Link Beschreibung
Artikel von David Zauner (Frankfurter Rundschau) vom 20. April 2026 über eine Studie der australischen Wissenschaftler Alexander Larcombe (Lungenmediziner am The Kids Research Institute Australia in Perth) und Phil Bierwirth (emeritierter Umweltgeowissenschaftler an der Australian National University). Die Autoren analysierten Serum-Bikarbonatwerte sowie Kalzium- und Phosphatwerte von rund 7.000 Personen aus den US-Gesundheitsdaten der National Health and Nutrition Examination Survey (NHANES) von 1999 bis 2020 und fanden parallel zum Anstieg der atmosphärischen CO₂-Konzentration (2000: 369 ppm, 2020: über 420 ppm) einen Anstieg der Bikarbonatwerte um etwa 7 % sowie sinkende Kalzium- (-2 %) und Phosphatwerte (-7 %). Kernthese: Der menschliche Organismus sei evolutionär an ein schmales CO₂-Fenster angepasst; steige die atmosphärische Konzentration weiter, könnte der Bikarbonatwert in 50 Jahren die obere Grenze des gesunden Bereichs erreichen.
Faktenfackel Bewertung
Einordnung
Die Studie wurde im März 2026 im Fachjournal Air Quality, Atmosphere & Health (Springer) veröffentlicht und ist peer-reviewed. Datenbasis sind NHANES-Erhebungen, bei denen alle zwei Jahre repräsentative Stichproben der US-Bevölkerung untersucht werden - eine methodisch solide Grundlage für epidemiologische Beobachtungen.
Die beobachteten Korrelationen sind statistisch signifikant und die Trends über 20 Jahre konsistent. Der physiologische Mechanismus ist grundsätzlich plausibel: CO₂ aus der Umgebungsluft diffundiert ins Blut, reagiert mit Wasser zu Bikarbonat und H+-Ionen. Bei chronisch erhöhten CO₂-Werten kompensieren die Nieren durch verminderte Bikarbonat-Ausscheidung, was den beobachteten Bikarbonat-Anstieg erklären würde.
Die zentrale Schwäche der Studie liegt in der fehlenden Confounder-Kontrolle, die die Autoren selbst einräumen: Die NHANES-Daten wurden nicht nach Alter, Adipositas, Nierenfunktion, Diuretika-Einnahme oder Ernährungsgewohnheiten adjustiert.
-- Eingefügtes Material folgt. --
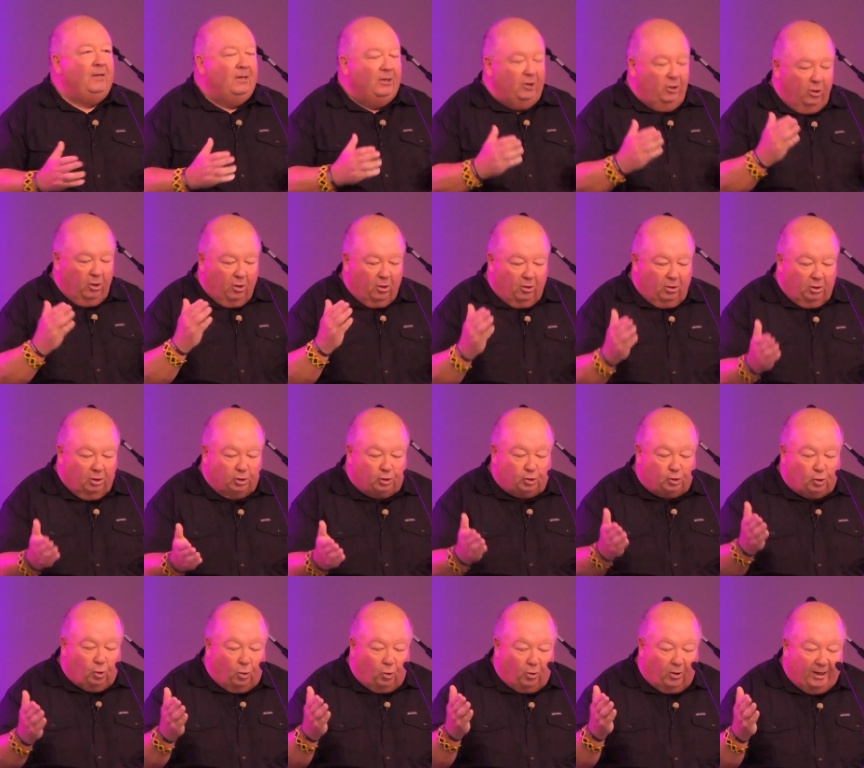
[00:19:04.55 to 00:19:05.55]
Your
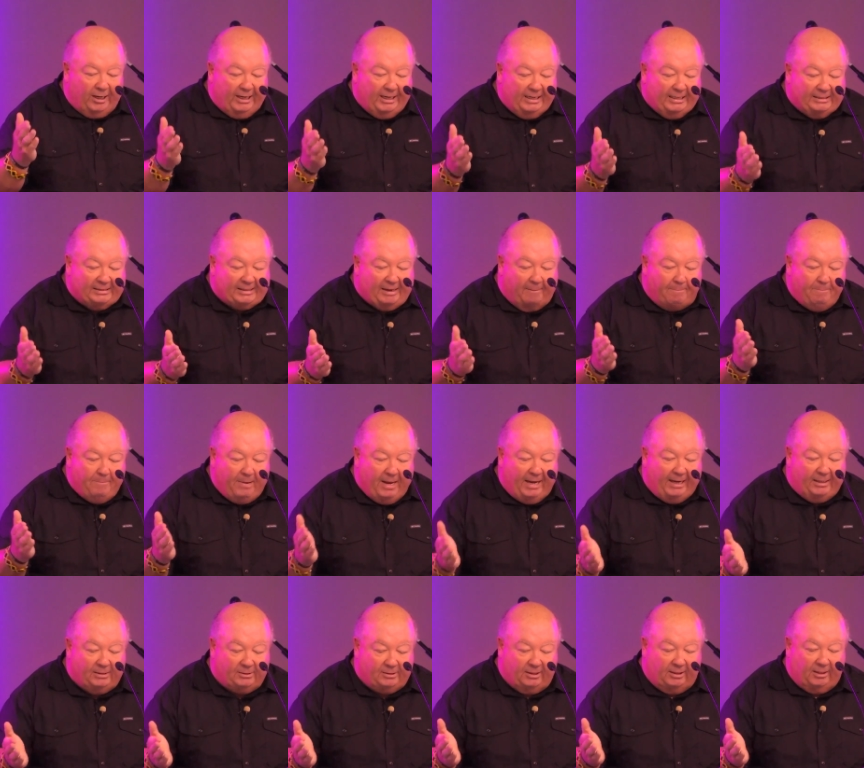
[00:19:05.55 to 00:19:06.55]
story is
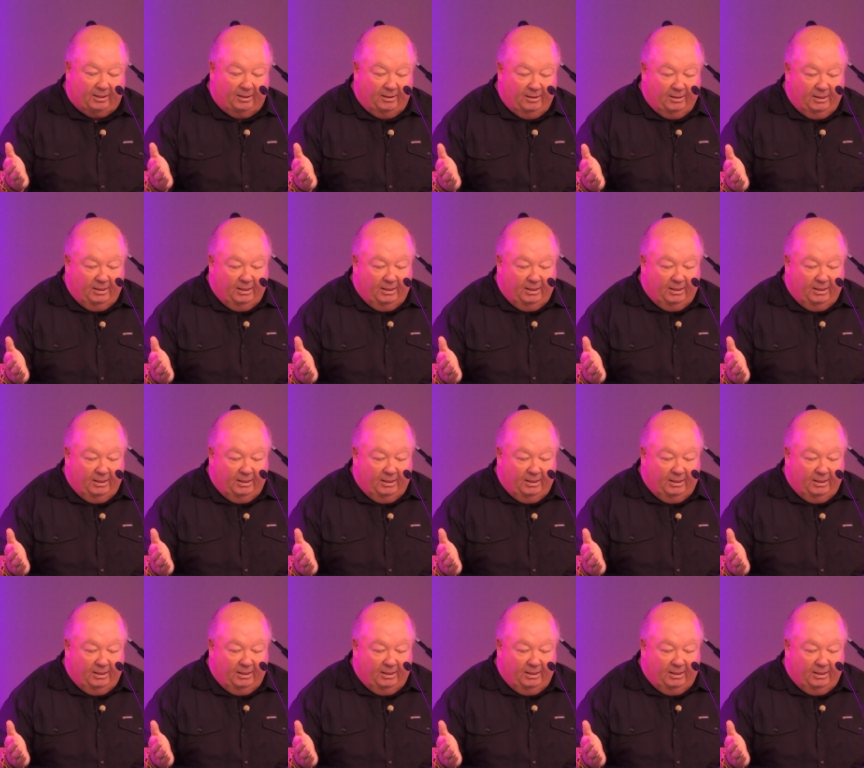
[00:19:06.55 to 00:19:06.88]
amazing.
Gerade im Untersuchungszeitraum 1999-2020 wurde die US-Bevölkerung älter und adipöser, beides Faktoren, die unabhängig von CO₂ zu einer Übersäuerung des Blutes führen können, wie die im FR-Artikel zitierte Berliner Charité-Ärztin Susanne Koch erklärt. Kritiker verweisen zudem darauf, dass der menschliche Körper moderate, langsame CO₂-Anstiege über erhöhte Lungenventilation und Nierenregulation gut kompensieren kann, wie The Conversation: "Rising CO₂ levels are reflected in human blood. Scientists don't know what it means" (März 2026) zusammenfasst.
Ein weiteres methodisches Problem: Die NHANES-Teilnehmer verbringen den Großteil ihrer Zeit in Innenräumen, wo CO₂-Konzentrationen häufig 1.000 ppm überschreiten, was die Studie nicht erfasst. Die tatsächliche CO₂-Exposition der Probanden weicht erheblich von den atmosphärischen Außenwerten ab.
Der FR-Artikel von David Zauner vermittelt die Studienbefunde sachlich und holt mit Susanne Koch (Charité) eine externe Expertin ein, die die Limitierungen klar benennt. Alarmistische Verkürzung findet nicht statt.
Fazit
Die Studie zeigt eine interessante Korrelation zwischen steigenden atmosphärischen CO₂-Werten und veränderten Blut-Bikarbonatwerten in der US-Bevölkerung, kann aber keine Kausalität belegen. Fehlende Confounder-Adjustierung ist die zentrale methodische Lücke. Der FR-Artikel gibt den Forschungsstand korrekt wieder und ordnet die Limitierungen ein. Das Thema verdient weitere Forschung, die Kausalfrage ist offen.